Il gioco è lo specchio della società, in tutti i suoi contesti. Due o più giocatori, delle regole predeterminate accettate dalle parti,
l’agonismo, la voglia di vincere.
Il limite tra il gioco e la sua grottesca esasperazione che ne trasfigura i connotati è sottile e si sta assottigliando sempre più. Lo spiega bene Stefano Bartezzaghi, docente di Semiotica e di Teorie della Creatività.
“Nel tennis il vero avversario, la frontiera che include, è il giocatore stesso. C'è sempre e solo l'io là fuori, sul campo, da incontrare, combattere, costringere a venire a patti. Il ragazzo dall'altro lato della rete: lui non è il nemico; è più il partner nella danza. Lui è il pretesto o l'occasione per incontrare l'io. E tu sei la sua occasione. Le infinite radici della bellezza del tennis sono autocompetitive. Si compete con i propri limiti per trascendere l'io in immaginazione ed esecuzione. Scompari dentro al gioco: fai breccia nei tuoi limiti; trascendi; migliora; vinci. […] Si cerca di sconfiggere e trascendere quell'io limitato i cui limiti stessi rendono il gioco possibile.
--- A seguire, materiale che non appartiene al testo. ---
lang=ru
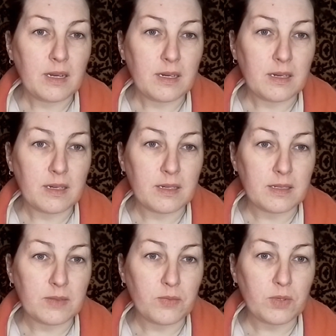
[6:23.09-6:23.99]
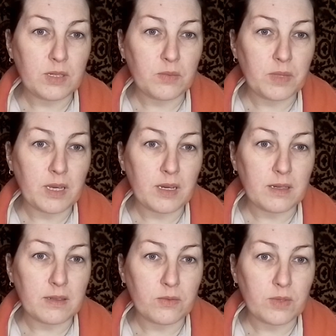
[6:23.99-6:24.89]
Э, сегодня у
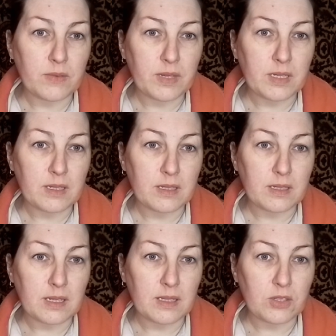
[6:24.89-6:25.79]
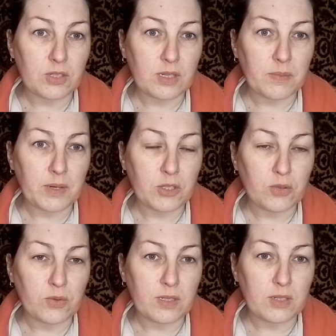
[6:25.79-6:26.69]
меня, ну, наверное, достаточно
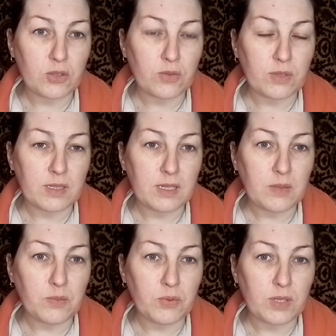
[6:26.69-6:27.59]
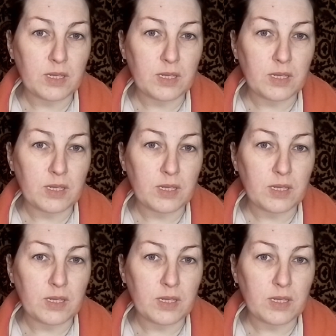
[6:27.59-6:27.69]
большой и тяжелый день будет.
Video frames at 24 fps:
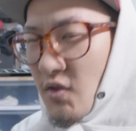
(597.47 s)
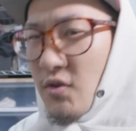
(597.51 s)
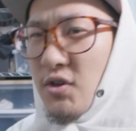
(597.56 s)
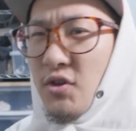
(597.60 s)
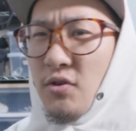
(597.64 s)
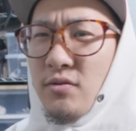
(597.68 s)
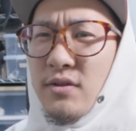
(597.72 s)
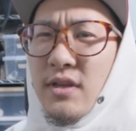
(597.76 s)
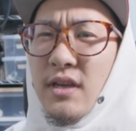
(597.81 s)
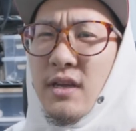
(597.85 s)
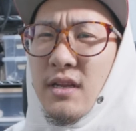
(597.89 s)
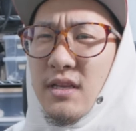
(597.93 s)

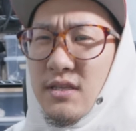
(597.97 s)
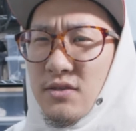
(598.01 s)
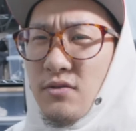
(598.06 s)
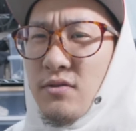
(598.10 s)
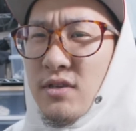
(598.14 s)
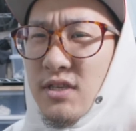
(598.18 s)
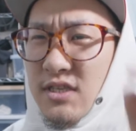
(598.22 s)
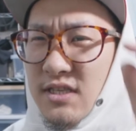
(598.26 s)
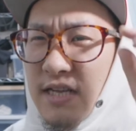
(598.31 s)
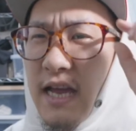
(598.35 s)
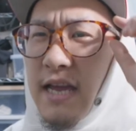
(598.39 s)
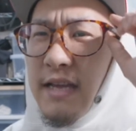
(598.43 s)
基本的にそ
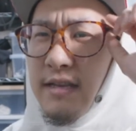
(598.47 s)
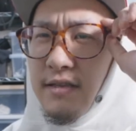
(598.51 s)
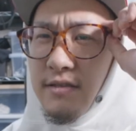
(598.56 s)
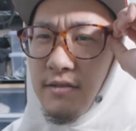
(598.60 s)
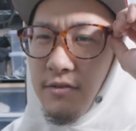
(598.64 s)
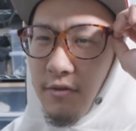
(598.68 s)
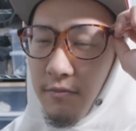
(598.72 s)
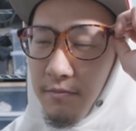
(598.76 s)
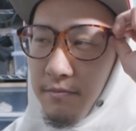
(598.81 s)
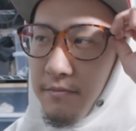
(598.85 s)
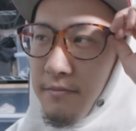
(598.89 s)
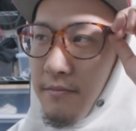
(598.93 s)
のしないんで
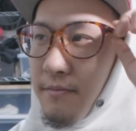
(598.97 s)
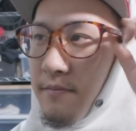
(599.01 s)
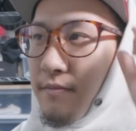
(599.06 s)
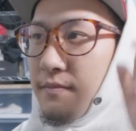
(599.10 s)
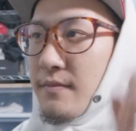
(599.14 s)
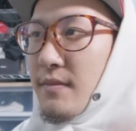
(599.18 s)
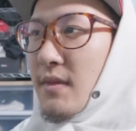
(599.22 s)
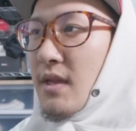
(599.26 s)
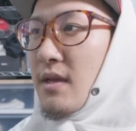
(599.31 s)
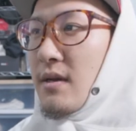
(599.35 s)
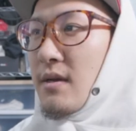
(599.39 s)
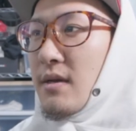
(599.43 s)
すよ。
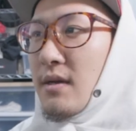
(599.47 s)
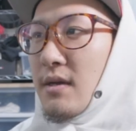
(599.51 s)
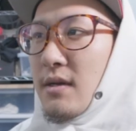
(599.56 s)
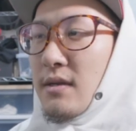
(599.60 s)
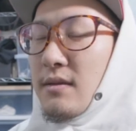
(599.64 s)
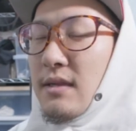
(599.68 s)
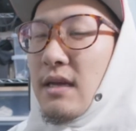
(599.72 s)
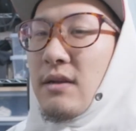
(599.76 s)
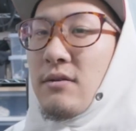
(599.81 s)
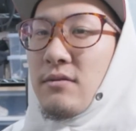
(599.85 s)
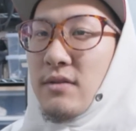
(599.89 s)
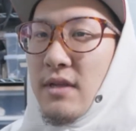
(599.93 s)

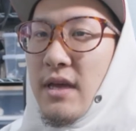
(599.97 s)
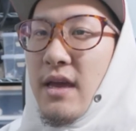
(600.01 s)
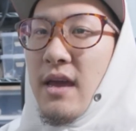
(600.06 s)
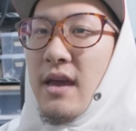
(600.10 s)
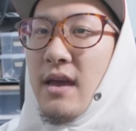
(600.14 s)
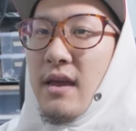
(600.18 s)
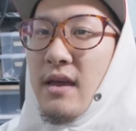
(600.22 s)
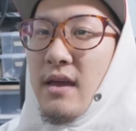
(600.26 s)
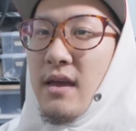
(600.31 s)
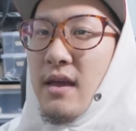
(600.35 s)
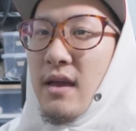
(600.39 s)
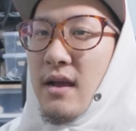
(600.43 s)
なの
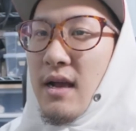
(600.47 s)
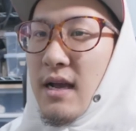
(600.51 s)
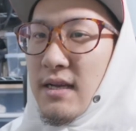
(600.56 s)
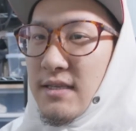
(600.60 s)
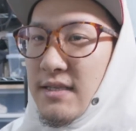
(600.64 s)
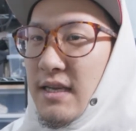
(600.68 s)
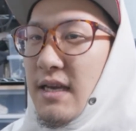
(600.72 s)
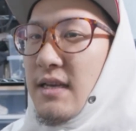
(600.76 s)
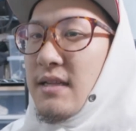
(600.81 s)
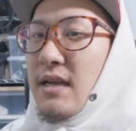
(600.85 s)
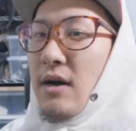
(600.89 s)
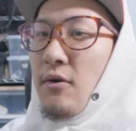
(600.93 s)
で、
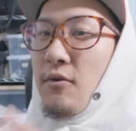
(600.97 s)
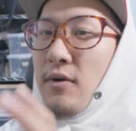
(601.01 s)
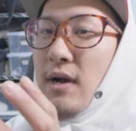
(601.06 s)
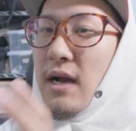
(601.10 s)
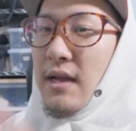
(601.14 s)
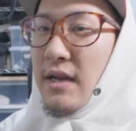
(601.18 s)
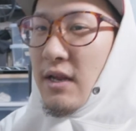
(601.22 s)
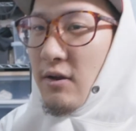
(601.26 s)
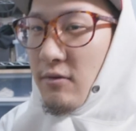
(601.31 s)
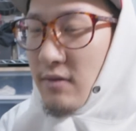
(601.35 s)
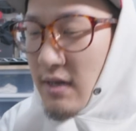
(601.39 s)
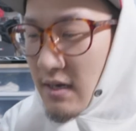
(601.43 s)
稼いだお
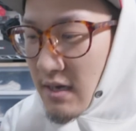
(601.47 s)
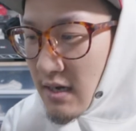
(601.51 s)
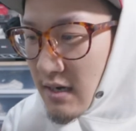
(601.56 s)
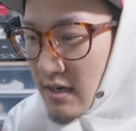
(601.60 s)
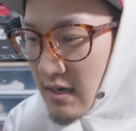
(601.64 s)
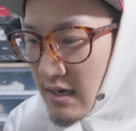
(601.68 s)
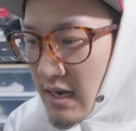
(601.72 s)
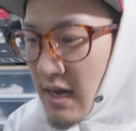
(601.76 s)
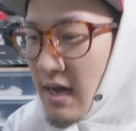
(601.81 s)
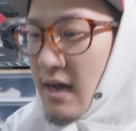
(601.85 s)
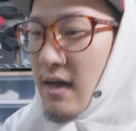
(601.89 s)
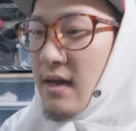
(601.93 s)
金の中
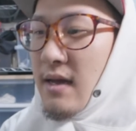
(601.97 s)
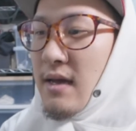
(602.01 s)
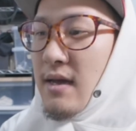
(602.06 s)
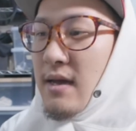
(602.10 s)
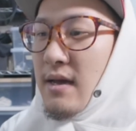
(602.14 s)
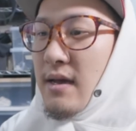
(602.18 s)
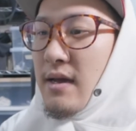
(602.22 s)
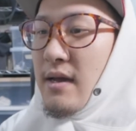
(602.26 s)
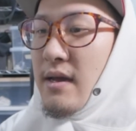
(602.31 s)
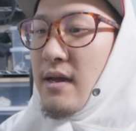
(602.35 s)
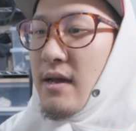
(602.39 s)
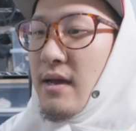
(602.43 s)
から、
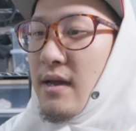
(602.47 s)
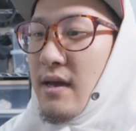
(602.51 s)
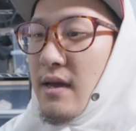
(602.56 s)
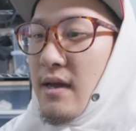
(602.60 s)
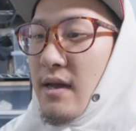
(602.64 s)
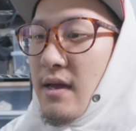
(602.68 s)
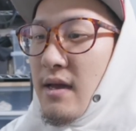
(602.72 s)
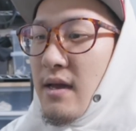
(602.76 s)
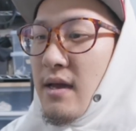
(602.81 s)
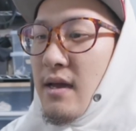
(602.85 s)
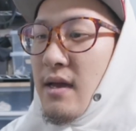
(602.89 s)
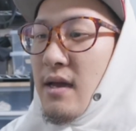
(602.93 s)

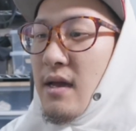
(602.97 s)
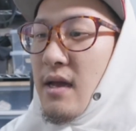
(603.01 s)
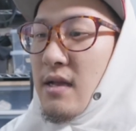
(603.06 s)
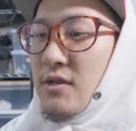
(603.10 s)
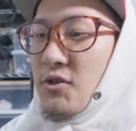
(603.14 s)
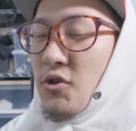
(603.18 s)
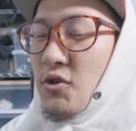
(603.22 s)
貯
È tragico e triste e caotico e delizioso. E tutta la vita è così, come cittadini dello Stato umano: i limiti che ci animano sono dentro di noi, devono essere uccisi e compianti, all'infinito” scriveva David Foster Wallace in Infinite Jest e la sua metafora viene richiamata da Bartezzaghi – nel suo libro Chi vince non sa cosa si perde - per spiegare il gioco e la società in cui viviamo.
Il gioco nei limiti del suo essere sano è un luogo dove non esiste concettualmente sconfitta “Io o vinco o imparo” diceva Nelson Mandela.
Ma quando si perde il senso del gioco, quando il terreno di gioco si smaterializza, vengono meno i confini, allora si smette di imparare e si gioca solo per vincere e quando si perde si viene relegati nell’angolo dei perdenti. Nulla ha più senso, tranne l’irreale sensazione di essere campioni sulla vetta del mondo.
Simone Weil nel suo studio sul potere parlando della guerra, che è un gioco spogliato della sua funzione originale e delle sue regole, dice che a un certo punto non si combatte più per l’oggetto del contendere ma per distruggere l’avversario. In queste forme di competizione estrema che hanno eroso le cornici dell’agos, ristagna la società in cui viviamo, male.
La domanda è quindi una e solo una: se la competizione viene spinta oltre ogni limite, dove non esistono più regole, né confini del campo di gioco, cosa può succedere?
Tutto.
Abbiamo ascoltato le parole di Stefano Bartezzaghi a Lecce al convento degli Agostiniani durante la decima edizione del festival Io non l’ho interrotta.